**WHAT YOU HAVE TO DO:** Though the entries contain pictures, the copy you make should hold only the rest, exactly as written.

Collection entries
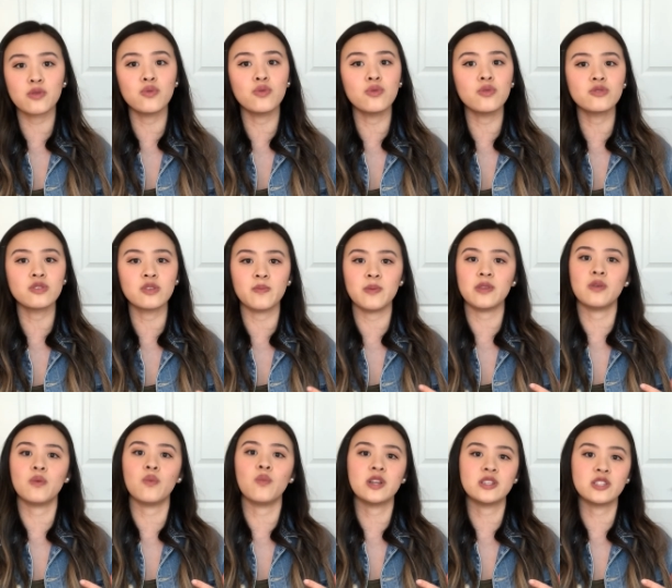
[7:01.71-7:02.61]
cool to be
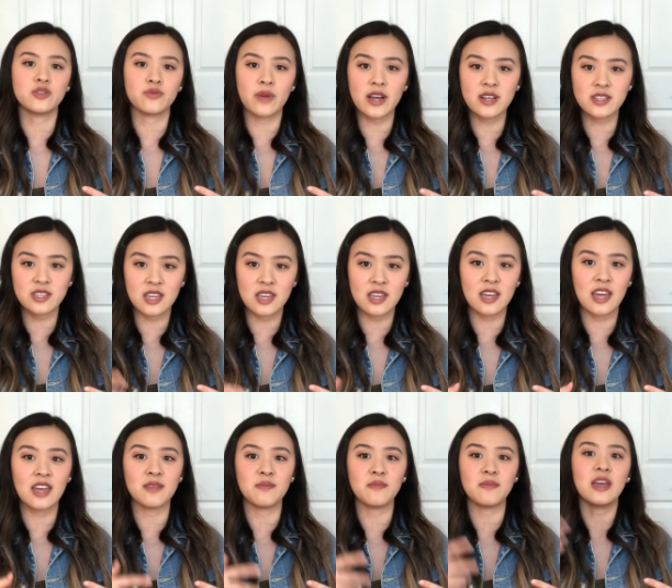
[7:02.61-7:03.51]
the one directing
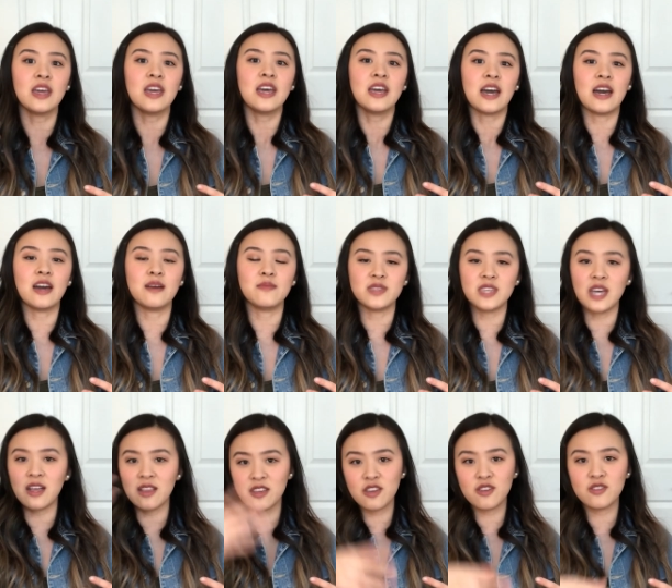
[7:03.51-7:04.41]
and
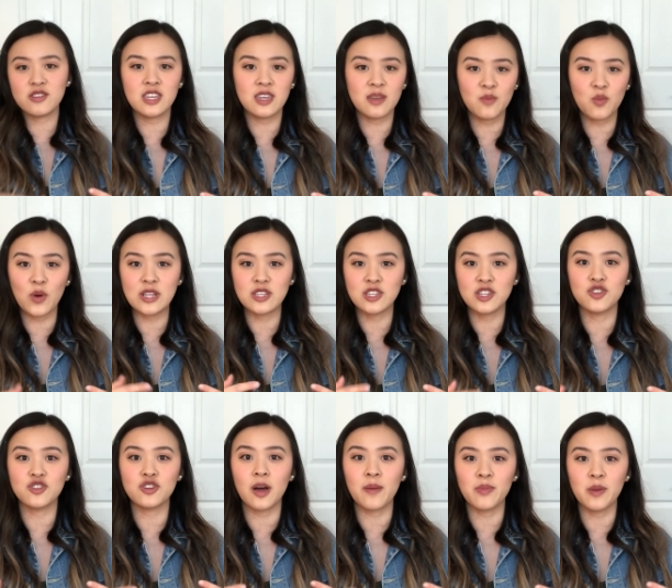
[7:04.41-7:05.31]
telling your team when to
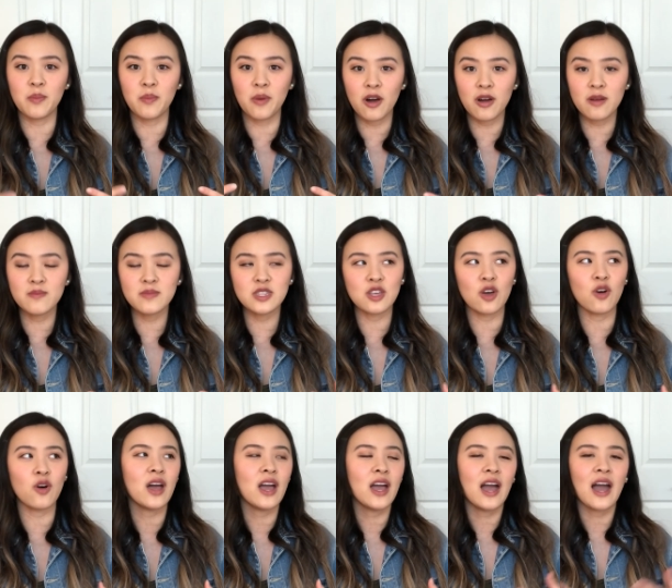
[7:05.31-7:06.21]
drop the bomb.
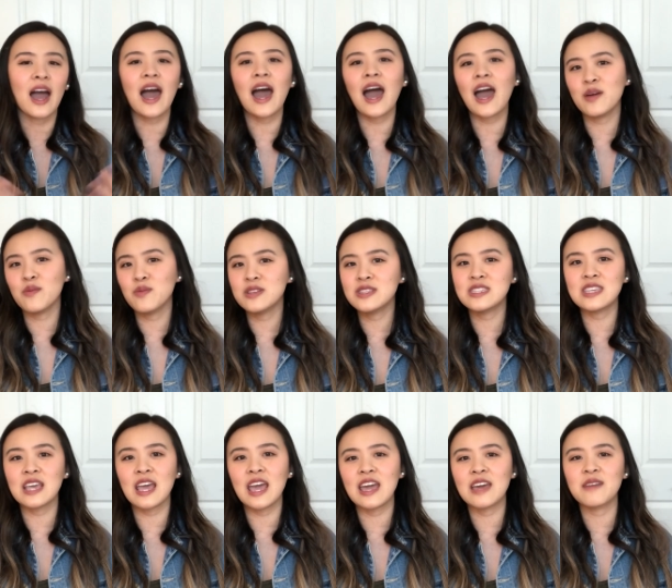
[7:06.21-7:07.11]
So I would
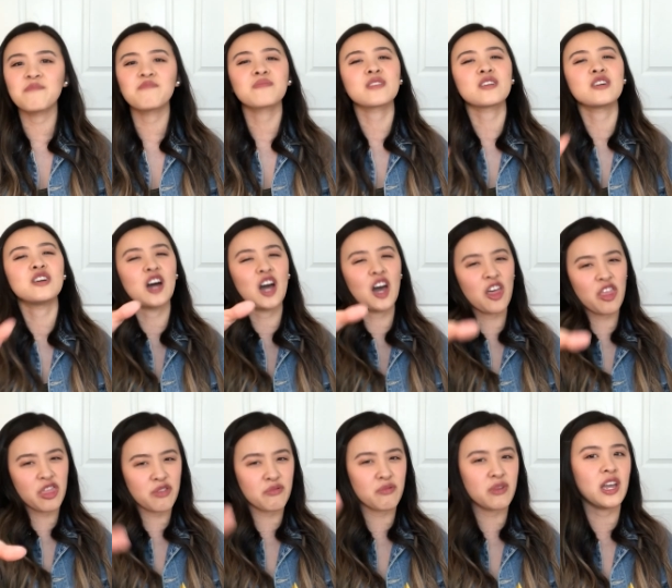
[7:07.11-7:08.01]
say a
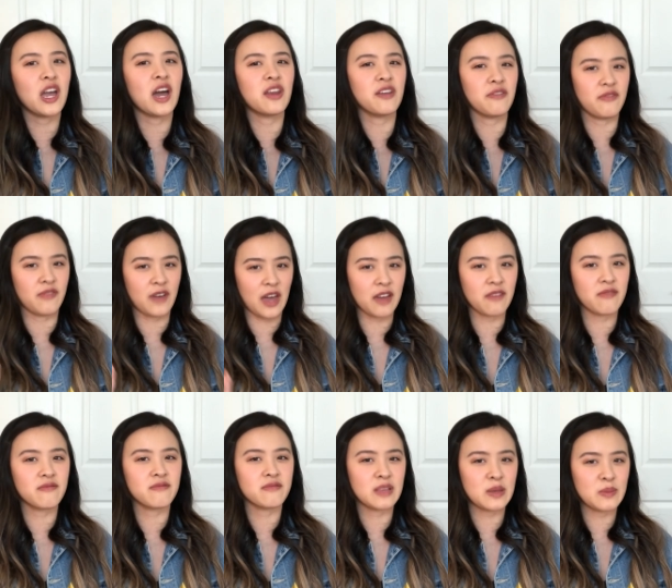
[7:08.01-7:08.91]
3 out of 5.
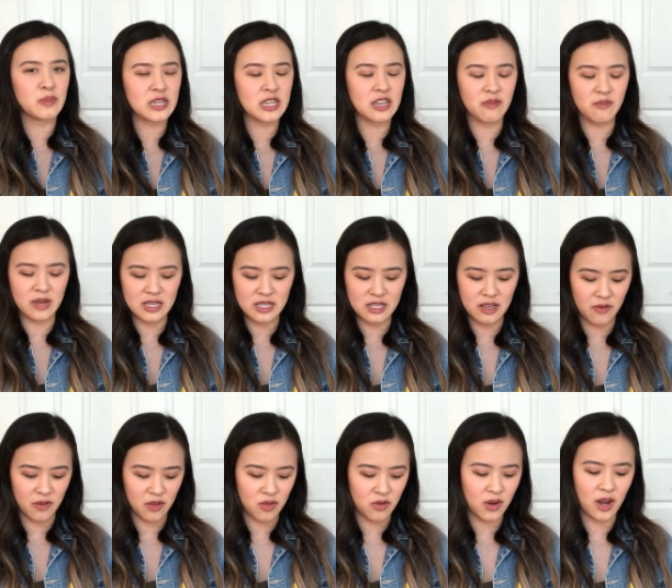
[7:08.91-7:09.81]
Let me give
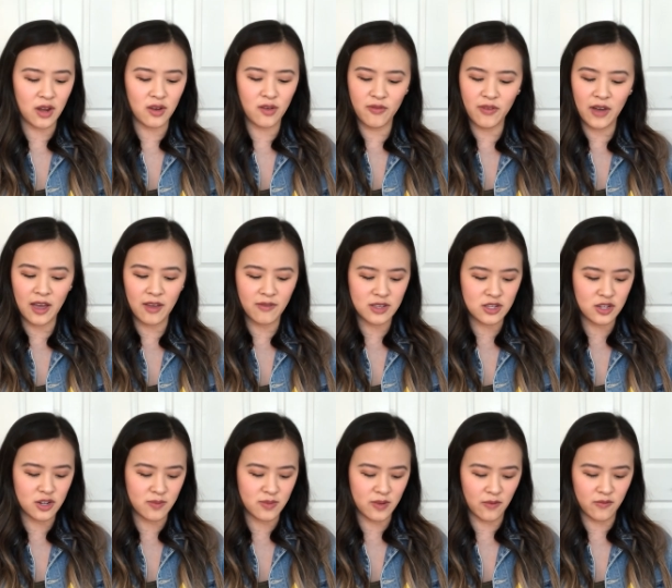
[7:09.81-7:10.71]
myself a 3 out of 5 in
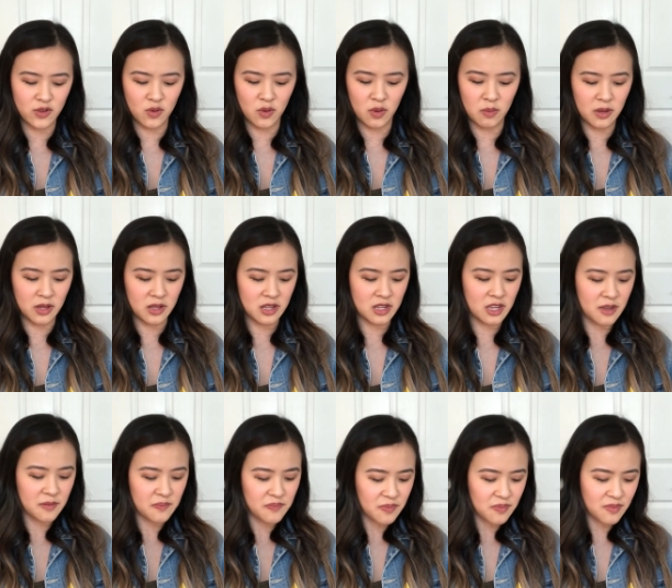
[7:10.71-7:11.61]
terms of doability.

**COMPLETED TASK:**
[7:01.71-7:02.61]
cool to be
[7:02.61-7:03.51]
the one directing
[7:03.51-7:04.41]
and
[7:04.41-7:05.31]
telling your team when to
[7:05.31-7:06.21]
drop the bomb.
[7:06.21-7:07.11]
So I would
[7:07.11-7:08.01]
say a
[7:08.01-7:08.91]
3 out of 5.
[7:08.91-7:09.81]
Let me give
[7:09.81-7:10.71]
myself a 3 out of 5 in
[7:10.71-7:11.61]
terms of doability.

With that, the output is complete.